What is a Material Fact?
Any fact which would influence the insurer in accepting or declining a risk or in fixing the premium or terms and conditions of the contract is material and must be disclosed by a proposer, or by the insurer to the insured.
Material Facts in other words
Material facts are based on the legal principal of “utmost good faith,” which requires a person who is seeking insurance of any kind to disclose any and all information that could be deemed relevant by an insurer. This information, known as material fact, may be any fact or facts that an insurance underwriter could use to assess the level of risk associated with insuring a particular individual. This degree of risk is what an insurer uses to determine your coverage and your premium, or cost.
Facts required to be disclosed
1. A fact which is earlier immaterial but becomes material later on must be disclosed if it has been expressly mentioned in the terms and conditions of the policy. Eg. Fire insurance of ones house. Earlier, vacant plot located nearby. Later on a petrol pump is constructed on such plot.
2. A fact which increases the risk must be disclosed in all circumstances. E.g. incase of theft insurance, if a person lives alone in an isolated place, the same needs to be compulsorily disclosed as it increases the risk.

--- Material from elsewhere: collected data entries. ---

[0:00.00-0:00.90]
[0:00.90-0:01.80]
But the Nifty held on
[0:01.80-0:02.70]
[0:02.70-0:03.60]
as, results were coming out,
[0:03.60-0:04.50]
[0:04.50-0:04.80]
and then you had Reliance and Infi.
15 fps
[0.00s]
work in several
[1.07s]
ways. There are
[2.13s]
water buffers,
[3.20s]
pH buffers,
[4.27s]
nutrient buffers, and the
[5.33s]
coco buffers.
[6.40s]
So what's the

3. Previous losses incurred and claims under previous policies needs to be disclosed. This is mainly in case of double insurance where it needs to be ascertained as to whether the subsequent insurance company is willing to insure and to what extent.
4. Special terms and conditions under previous policies if any.

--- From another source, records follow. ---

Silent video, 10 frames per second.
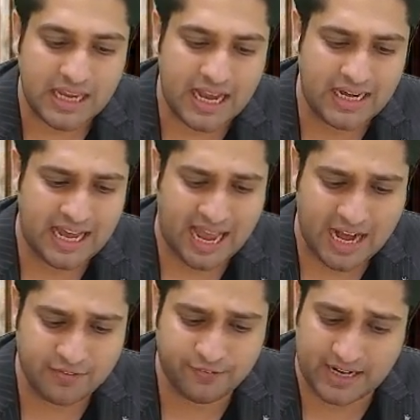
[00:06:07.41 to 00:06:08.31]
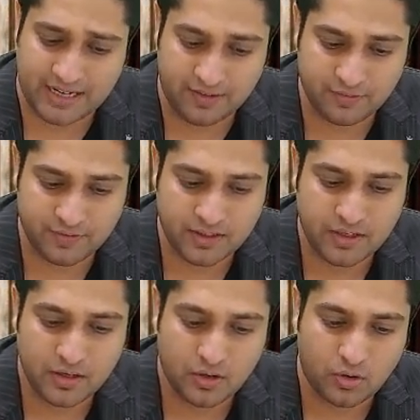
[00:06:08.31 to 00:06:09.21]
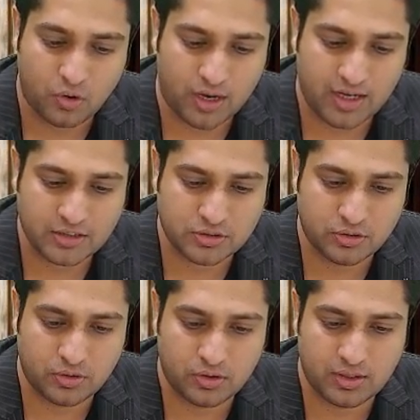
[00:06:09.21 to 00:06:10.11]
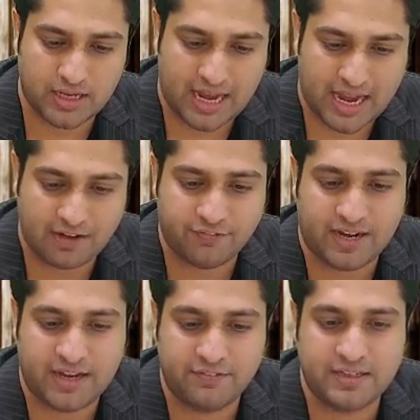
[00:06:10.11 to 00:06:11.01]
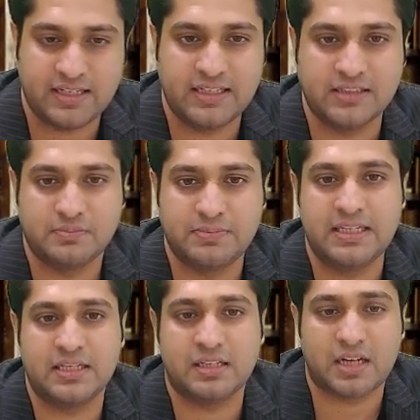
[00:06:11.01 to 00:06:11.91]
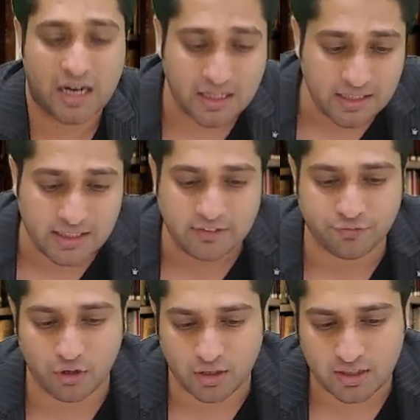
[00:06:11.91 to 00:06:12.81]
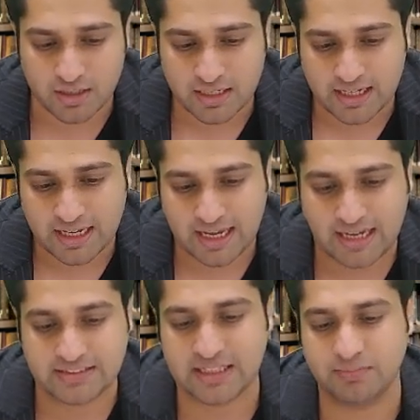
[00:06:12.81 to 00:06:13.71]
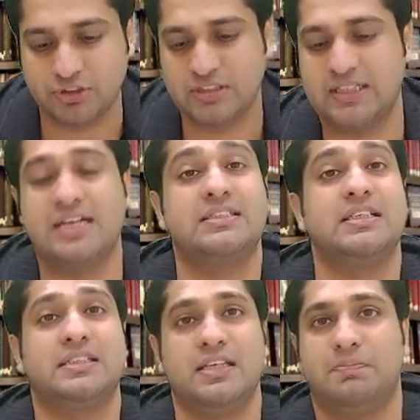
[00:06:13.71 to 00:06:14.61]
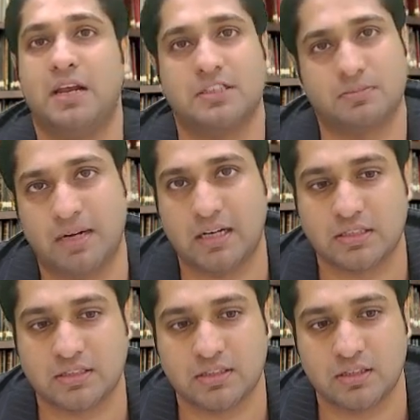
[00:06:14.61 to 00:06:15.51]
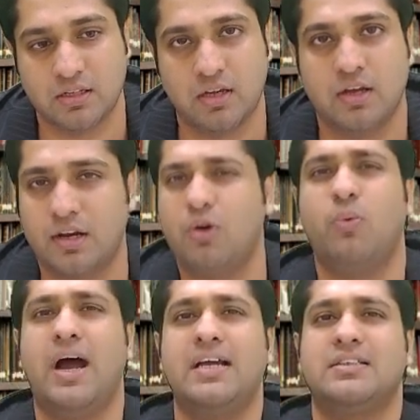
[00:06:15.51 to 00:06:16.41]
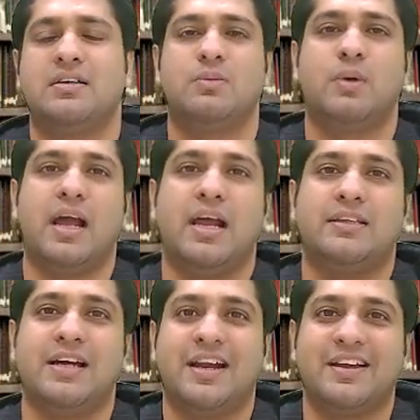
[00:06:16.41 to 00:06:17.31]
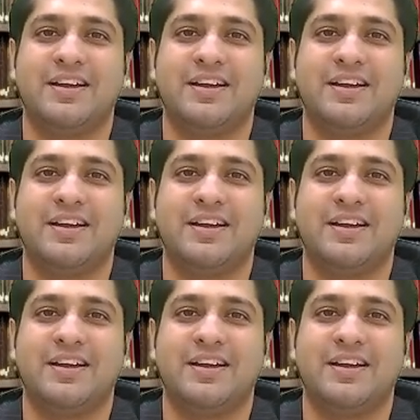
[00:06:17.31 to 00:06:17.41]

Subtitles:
And hack 5, okay, so hack 5 is be a hungry for exemption, that is 60 plus marks. Now why, sir, why like that?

5. Fact of existence of non-indemnity is to be disclosed. This relates to any charge or encumberance on the policy in the form of a loan security or otherwise.
6. The description of the subject matter must be stated properly. This is mainly to locate the property if it is immovable and to recognize it if it is movable.

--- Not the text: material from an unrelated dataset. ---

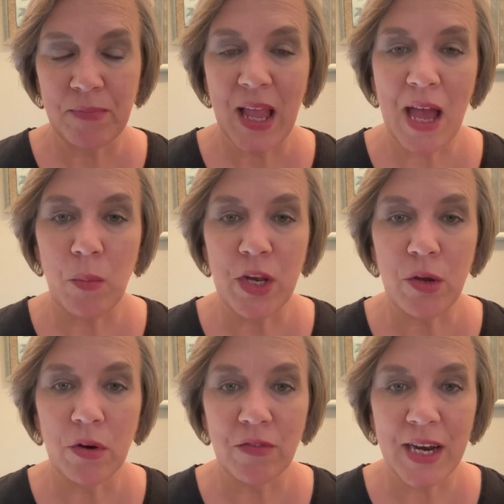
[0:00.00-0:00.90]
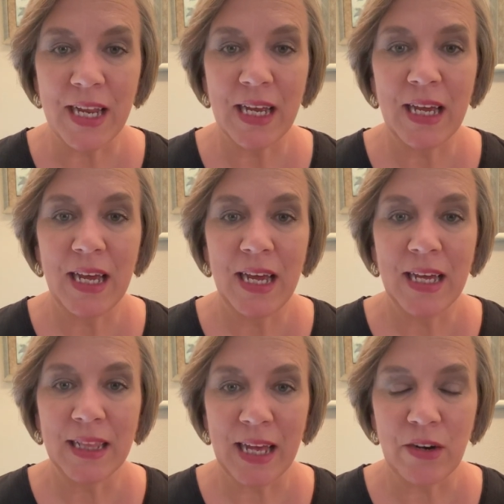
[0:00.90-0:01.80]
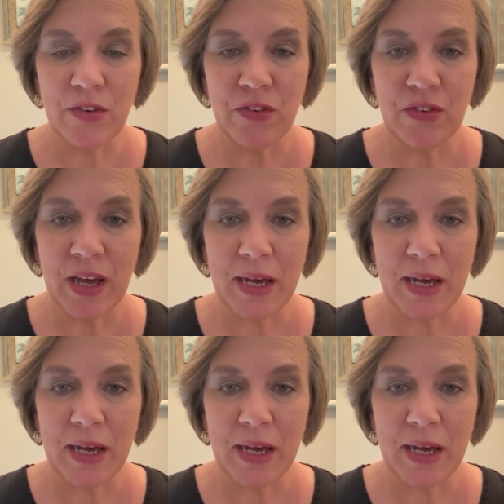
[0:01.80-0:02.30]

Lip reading: and when you are writing letters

7. Facts which suggest any special motive to take the insurance.
8. Facts which suggest the existence of any moral hazards which relate to the moral integrity of the proposer, etc.
Facts which need not to be disclosed
1. Fact lessening the risk need not be disclosed.
2. Public knowledge. E.g. facts regarding govt. policies, taxes, subsidies, etc. which are expected to be known to all.
3. Fact of law like rules, regulations, etc. which have already been made available to all by way of the notification in the official gazette.
4. Superfluous facts or such information which is not logical.
5. Facts which are inferred information.
6. Fact waived by the insurer himself.
7. Facts governed by the policy itself.